- Opening Delimiter -
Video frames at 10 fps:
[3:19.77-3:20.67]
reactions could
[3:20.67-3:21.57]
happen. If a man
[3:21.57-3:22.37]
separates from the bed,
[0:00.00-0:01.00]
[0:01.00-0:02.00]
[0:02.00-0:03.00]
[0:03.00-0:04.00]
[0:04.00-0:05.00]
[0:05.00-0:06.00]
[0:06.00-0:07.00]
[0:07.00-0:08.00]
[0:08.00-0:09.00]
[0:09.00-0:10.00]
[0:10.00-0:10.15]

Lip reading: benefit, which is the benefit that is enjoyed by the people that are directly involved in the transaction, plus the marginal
- Closing Delimiter -
- Opening Delimiter -
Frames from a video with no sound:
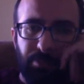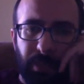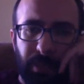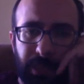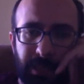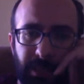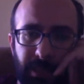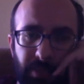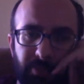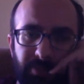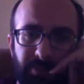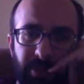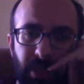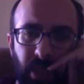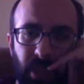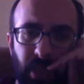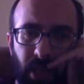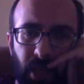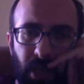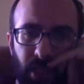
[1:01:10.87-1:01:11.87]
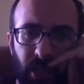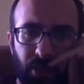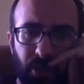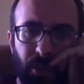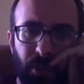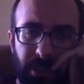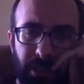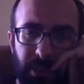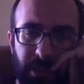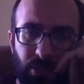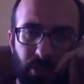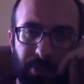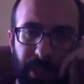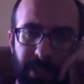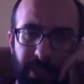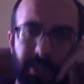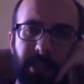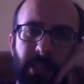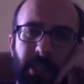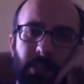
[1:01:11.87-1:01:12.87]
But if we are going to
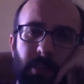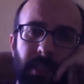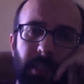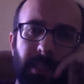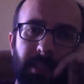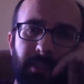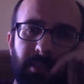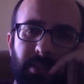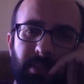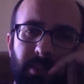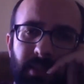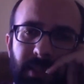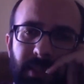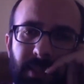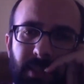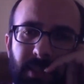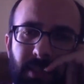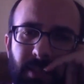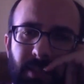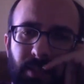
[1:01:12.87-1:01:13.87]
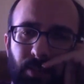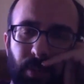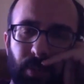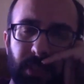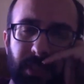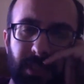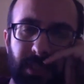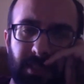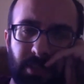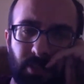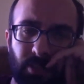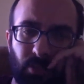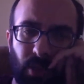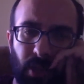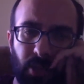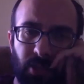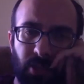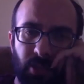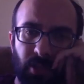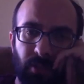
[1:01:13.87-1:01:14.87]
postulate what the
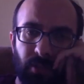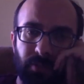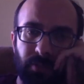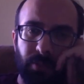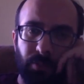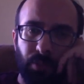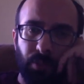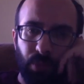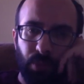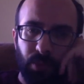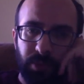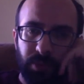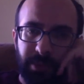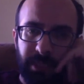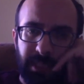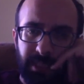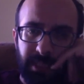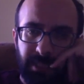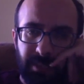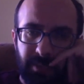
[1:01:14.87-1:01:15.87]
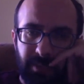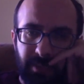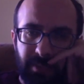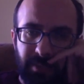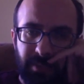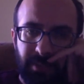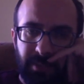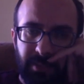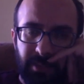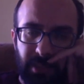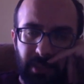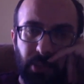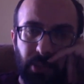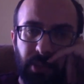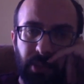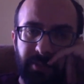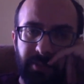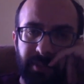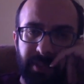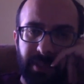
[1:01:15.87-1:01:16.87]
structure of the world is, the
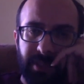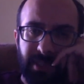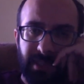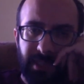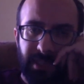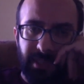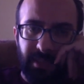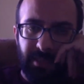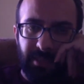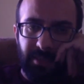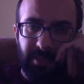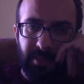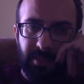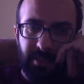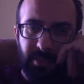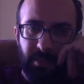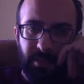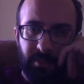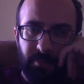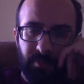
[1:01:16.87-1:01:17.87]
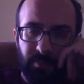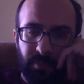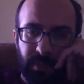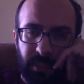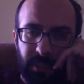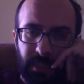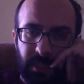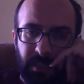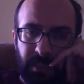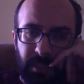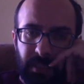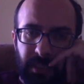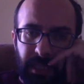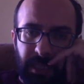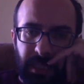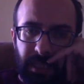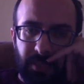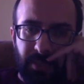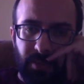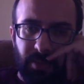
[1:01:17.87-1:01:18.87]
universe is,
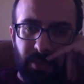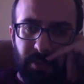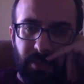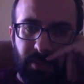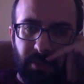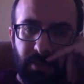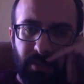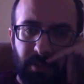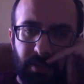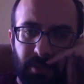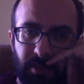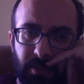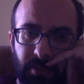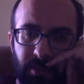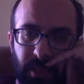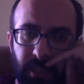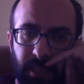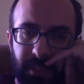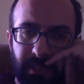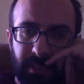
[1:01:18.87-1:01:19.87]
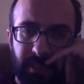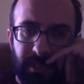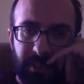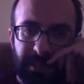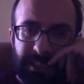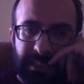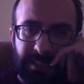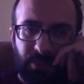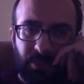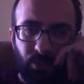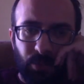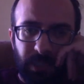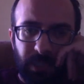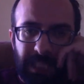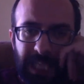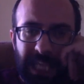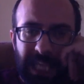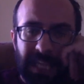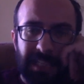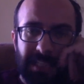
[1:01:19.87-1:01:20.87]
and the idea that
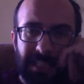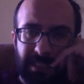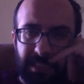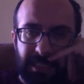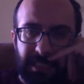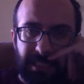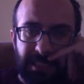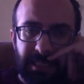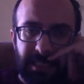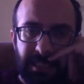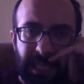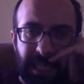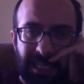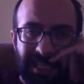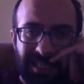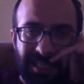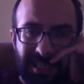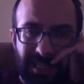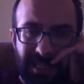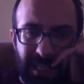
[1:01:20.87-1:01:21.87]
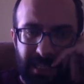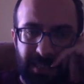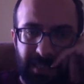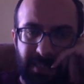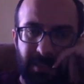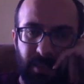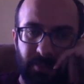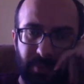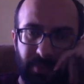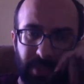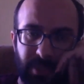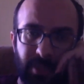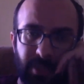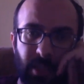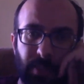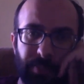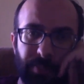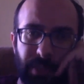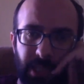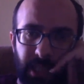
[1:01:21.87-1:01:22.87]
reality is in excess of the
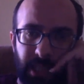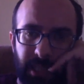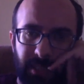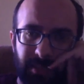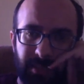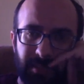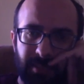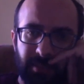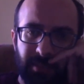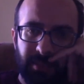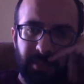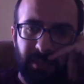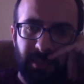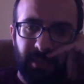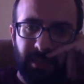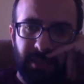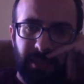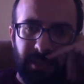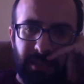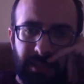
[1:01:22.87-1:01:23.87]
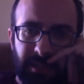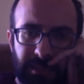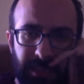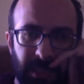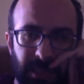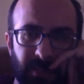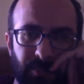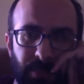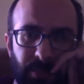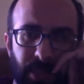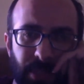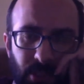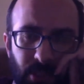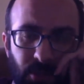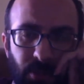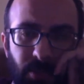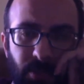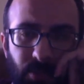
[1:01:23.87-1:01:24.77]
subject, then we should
- Closing Delimiter -
* [TASK TO COMPLETE]: From the records above, quote only the lines running from the line with "Video frames at" to the line with "Lip reading: benefit, which", both lines included.

* [ANSWER SPACE]:
Video frames at 10 fps:
[3:19.77-3:20.67]
reactions could
[3:20.67-3:21.57]
happen. If a man
[3:21.57-3:22.37]
separates from the bed,
[0:00.00-0:01.00]
[0:01.00-0:02.00]
[0:02.00-0:03.00]
[0:03.00-0:04.00]
[0:04.00-0:05.00]
[0:05.00-0:06.00]
[0:06.00-0:07.00]
[0:07.00-0:08.00]
[0:08.00-0:09.00]
[0:09.00-0:10.00]
[0:10.00-0:10.15]

Lip reading: benefit, which is the benefit that is enjoyed by the people that are directly involved in the transaction, plus the marginal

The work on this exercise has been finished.